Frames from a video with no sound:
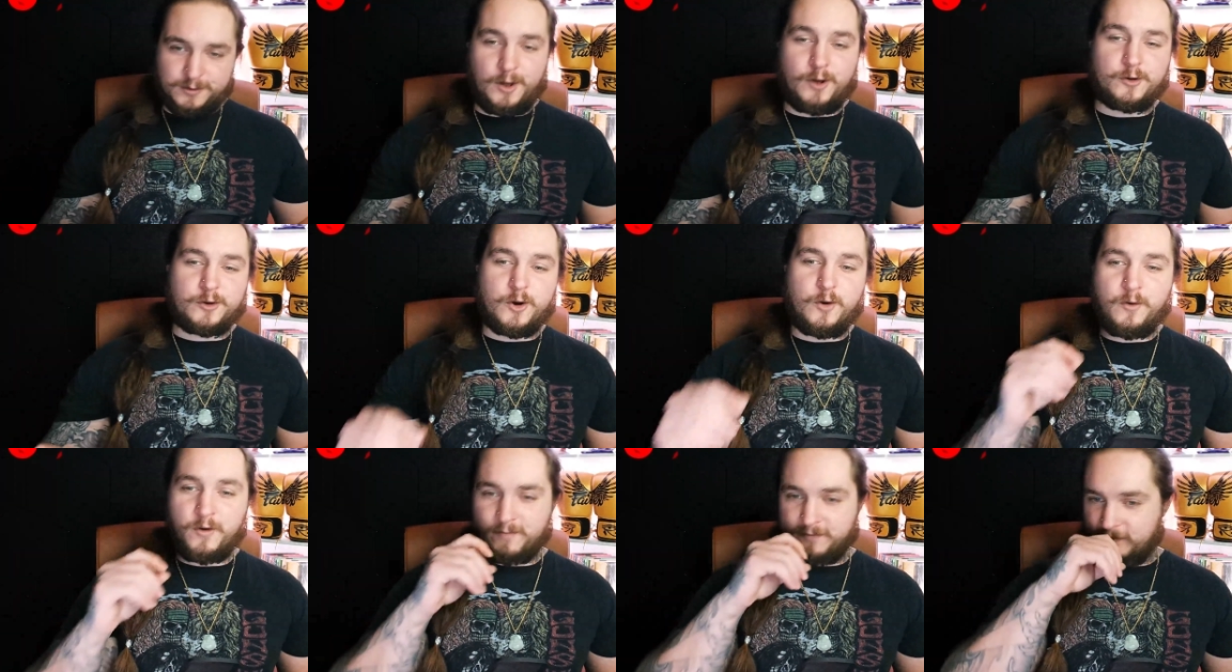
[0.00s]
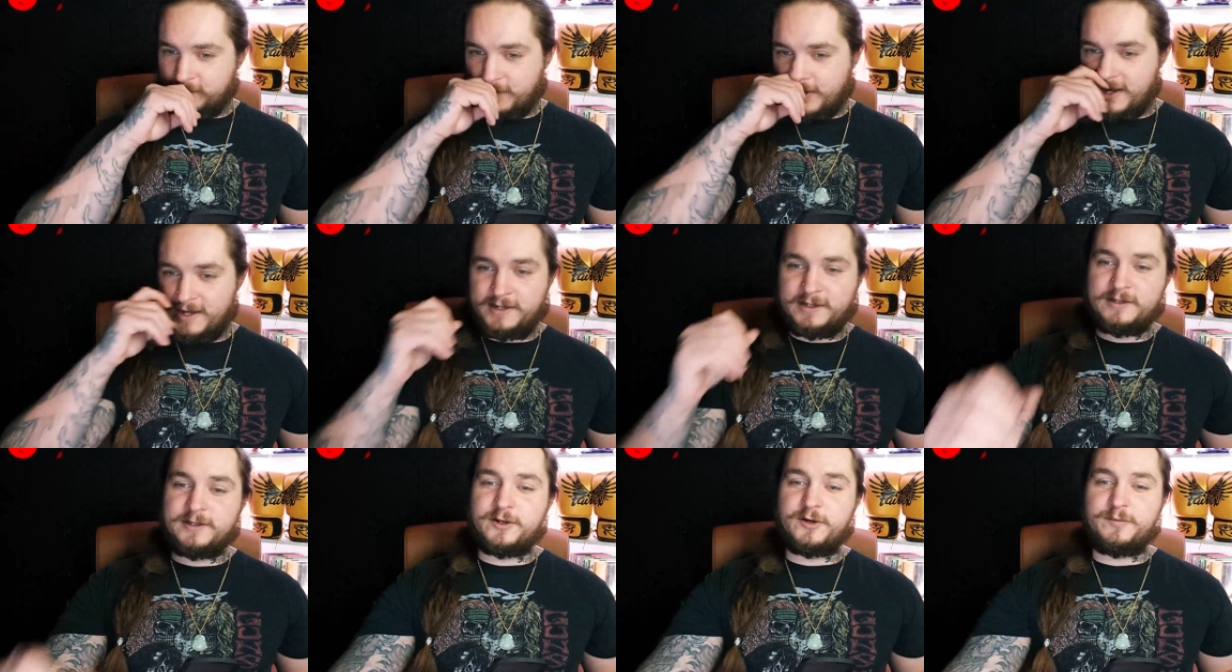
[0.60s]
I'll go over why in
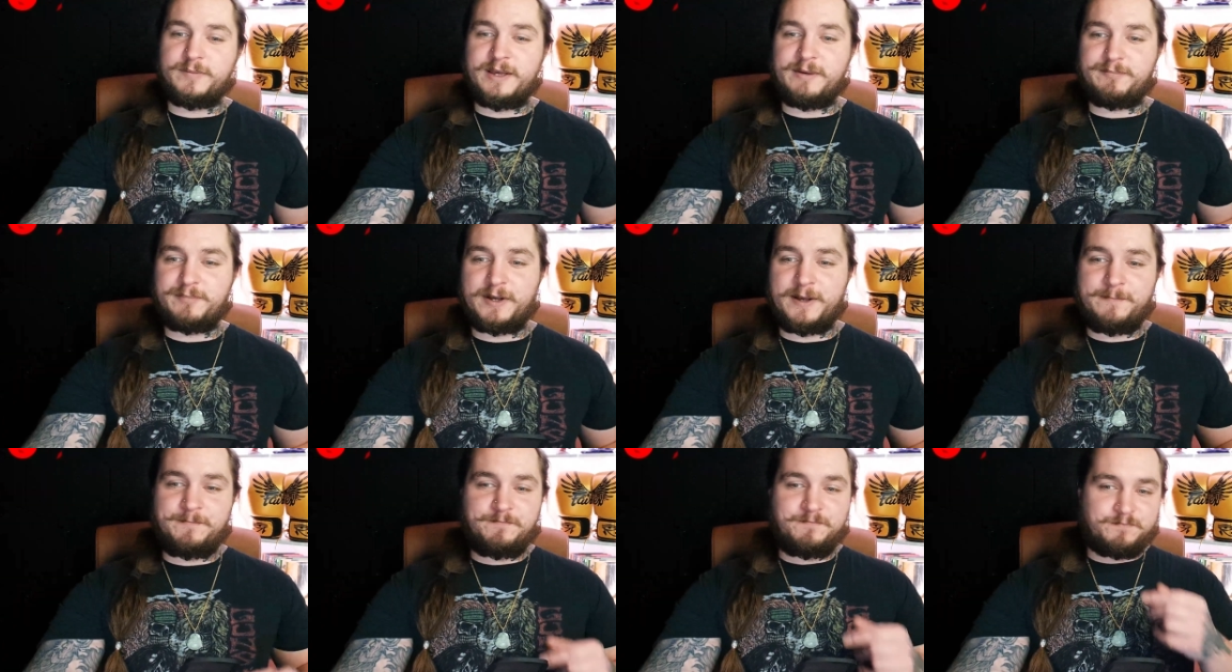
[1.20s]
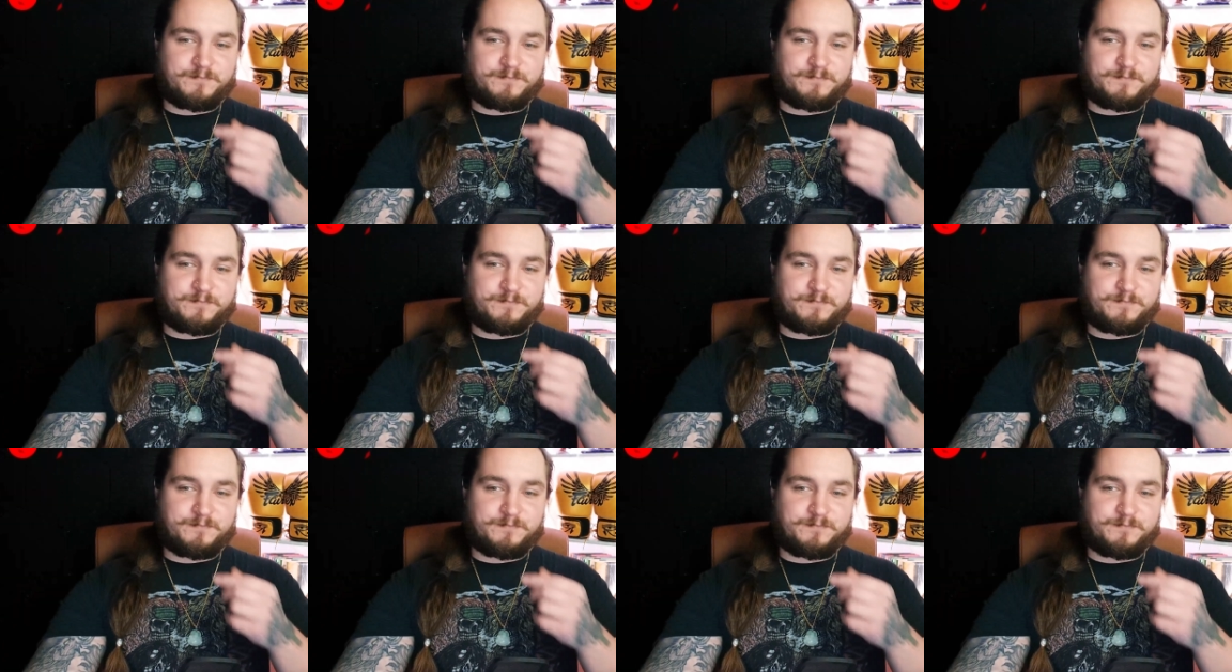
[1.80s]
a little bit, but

WHAT YOU HAVE TO DO: Print the entries above exactly, taking out only the pictures.

EXERCISE RESPONSE:
Frames from a video with no sound:
[0.00s]
[0.60s]
I'll go over why in
[1.20s]
[1.80s]
a little bit, but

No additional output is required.